**Provided records**.
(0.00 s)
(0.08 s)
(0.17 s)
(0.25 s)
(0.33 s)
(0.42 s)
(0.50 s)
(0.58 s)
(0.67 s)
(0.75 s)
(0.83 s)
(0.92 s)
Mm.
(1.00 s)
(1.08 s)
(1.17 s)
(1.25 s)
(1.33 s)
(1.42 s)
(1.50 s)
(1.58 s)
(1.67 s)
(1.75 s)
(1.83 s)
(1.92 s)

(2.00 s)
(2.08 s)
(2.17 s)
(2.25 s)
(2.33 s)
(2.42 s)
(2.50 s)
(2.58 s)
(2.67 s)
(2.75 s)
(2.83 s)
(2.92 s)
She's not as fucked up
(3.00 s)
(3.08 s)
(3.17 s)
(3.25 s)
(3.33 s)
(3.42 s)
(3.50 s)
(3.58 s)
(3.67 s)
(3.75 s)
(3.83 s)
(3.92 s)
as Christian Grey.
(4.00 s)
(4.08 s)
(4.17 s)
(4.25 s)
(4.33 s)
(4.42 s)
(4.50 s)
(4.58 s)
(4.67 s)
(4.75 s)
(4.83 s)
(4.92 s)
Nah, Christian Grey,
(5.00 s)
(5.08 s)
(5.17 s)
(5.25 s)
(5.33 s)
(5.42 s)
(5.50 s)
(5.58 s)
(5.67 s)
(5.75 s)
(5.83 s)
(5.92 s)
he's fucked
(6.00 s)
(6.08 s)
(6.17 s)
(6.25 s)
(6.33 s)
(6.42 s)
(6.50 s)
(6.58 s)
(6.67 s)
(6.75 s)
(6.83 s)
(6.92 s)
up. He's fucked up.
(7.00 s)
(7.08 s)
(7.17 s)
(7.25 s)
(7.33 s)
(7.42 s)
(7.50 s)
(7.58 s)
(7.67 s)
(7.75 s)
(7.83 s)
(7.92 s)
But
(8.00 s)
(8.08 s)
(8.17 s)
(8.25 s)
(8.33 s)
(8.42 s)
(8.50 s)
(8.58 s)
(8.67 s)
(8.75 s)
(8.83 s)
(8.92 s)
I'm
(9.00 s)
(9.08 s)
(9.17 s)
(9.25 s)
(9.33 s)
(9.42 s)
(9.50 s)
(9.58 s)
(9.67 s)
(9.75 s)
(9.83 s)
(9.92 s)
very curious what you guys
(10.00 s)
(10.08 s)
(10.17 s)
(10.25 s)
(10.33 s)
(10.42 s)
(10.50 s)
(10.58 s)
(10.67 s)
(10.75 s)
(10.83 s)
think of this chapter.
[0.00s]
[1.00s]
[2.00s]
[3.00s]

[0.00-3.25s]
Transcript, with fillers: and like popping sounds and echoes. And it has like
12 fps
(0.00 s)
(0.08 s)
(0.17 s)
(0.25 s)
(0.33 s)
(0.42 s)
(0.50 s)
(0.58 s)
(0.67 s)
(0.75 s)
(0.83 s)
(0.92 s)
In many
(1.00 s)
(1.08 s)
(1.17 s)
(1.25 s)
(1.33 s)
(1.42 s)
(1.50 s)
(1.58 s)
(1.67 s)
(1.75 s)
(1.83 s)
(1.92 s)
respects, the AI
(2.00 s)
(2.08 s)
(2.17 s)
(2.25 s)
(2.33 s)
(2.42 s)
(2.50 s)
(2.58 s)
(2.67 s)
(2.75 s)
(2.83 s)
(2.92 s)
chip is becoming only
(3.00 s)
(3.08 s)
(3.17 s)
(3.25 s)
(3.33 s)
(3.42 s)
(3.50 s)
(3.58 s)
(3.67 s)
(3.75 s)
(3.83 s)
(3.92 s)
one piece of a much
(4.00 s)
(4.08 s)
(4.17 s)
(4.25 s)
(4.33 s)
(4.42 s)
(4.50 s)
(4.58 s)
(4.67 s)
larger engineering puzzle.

**Instructions for the task**. Set down the listing in full, keeping every word exactly as it is.

**Exercise result**.
(0.00 s)
(0.08 s)
(0.17 s)
(0.25 s)
(0.33 s)
(0.42 s)
(0.50 s)
(0.58 s)
(0.67 s)
(0.75 s)
(0.83 s)
(0.92 s)
Mm.
(1.00 s)
(1.08 s)
(1.17 s)
(1.25 s)
(1.33 s)
(1.42 s)
(1.50 s)
(1.58 s)
(1.67 s)
(1.75 s)
(1.83 s)
(1.92 s)

(2.00 s)
(2.08 s)
(2.17 s)
(2.25 s)
(2.33 s)
(2.42 s)
(2.50 s)
(2.58 s)
(2.67 s)
(2.75 s)
(2.83 s)
(2.92 s)
She's not as fucked up
(3.00 s)
(3.08 s)
(3.17 s)
(3.25 s)
(3.33 s)
(3.42 s)
(3.50 s)
(3.58 s)
(3.67 s)
(3.75 s)
(3.83 s)
(3.92 s)
as Christian Grey.
(4.00 s)
(4.08 s)
(4.17 s)
(4.25 s)
(4.33 s)
(4.42 s)
(4.50 s)
(4.58 s)
(4.67 s)
(4.75 s)
(4.83 s)
(4.92 s)
Nah, Christian Grey,
(5.00 s)
(5.08 s)
(5.17 s)
(5.25 s)
(5.33 s)
(5.42 s)
(5.50 s)
(5.58 s)
(5.67 s)
(5.75 s)
(5.83 s)
(5.92 s)
he's fucked
(6.00 s)
(6.08 s)
(6.17 s)
(6.25 s)
(6.33 s)
(6.42 s)
(6.50 s)
(6.58 s)
(6.67 s)
(6.75 s)
(6.83 s)
(6.92 s)
up. He's fucked up.
(7.00 s)
(7.08 s)
(7.17 s)
(7.25 s)
(7.33 s)
(7.42 s)
(7.50 s)
(7.58 s)
(7.67 s)
(7.75 s)
(7.83 s)
(7.92 s)
But
(8.00 s)
(8.08 s)
(8.17 s)
(8.25 s)
(8.33 s)
(8.42 s)
(8.50 s)
(8.58 s)
(8.67 s)
(8.75 s)
(8.83 s)
(8.92 s)
I'm
(9.00 s)
(9.08 s)
(9.17 s)
(9.25 s)
(9.33 s)
(9.42 s)
(9.50 s)
(9.58 s)
(9.67 s)
(9.75 s)
(9.83 s)
(9.92 s)
very curious what you guys
(10.00 s)
(10.08 s)
(10.17 s)
(10.25 s)
(10.33 s)
(10.42 s)
(10.50 s)
(10.58 s)
(10.67 s)
(10.75 s)
(10.83 s)
think of this chapter.
[0.00s]
[1.00s]
[2.00s]
[3.00s]

[0.00-3.25s]
Transcript, with fillers: and like popping sounds and echoes. And it has like
12 fps
(0.00 s)
(0.08 s)
(0.17 s)
(0.25 s)
(0.33 s)
(0.42 s)
(0.50 s)
(0.58 s)
(0.67 s)
(0.75 s)
(0.83 s)
(0.92 s)
In many
(1.00 s)
(1.08 s)
(1.17 s)
(1.25 s)
(1.33 s)
(1.42 s)
(1.50 s)
(1.58 s)
(1.67 s)
(1.75 s)
(1.83 s)
(1.92 s)
respects, the AI
(2.00 s)
(2.08 s)
(2.17 s)
(2.25 s)
(2.33 s)
(2.42 s)
(2.50 s)
(2.58 s)
(2.67 s)
(2.75 s)
(2.83 s)
(2.92 s)
chip is becoming only
(3.00 s)
(3.08 s)
(3.17 s)
(3.25 s)
(3.33 s)
(3.42 s)
(3.50 s)
(3.58 s)
(3.67 s)
(3.75 s)
(3.83 s)
(3.92 s)
one piece of a much
(4.00 s)
(4.08 s)
(4.17 s)
(4.25 s)
(4.33 s)
(4.42 s)
(4.50 s)
(4.58 s)
(4.67 s)
larger engineering puzzle.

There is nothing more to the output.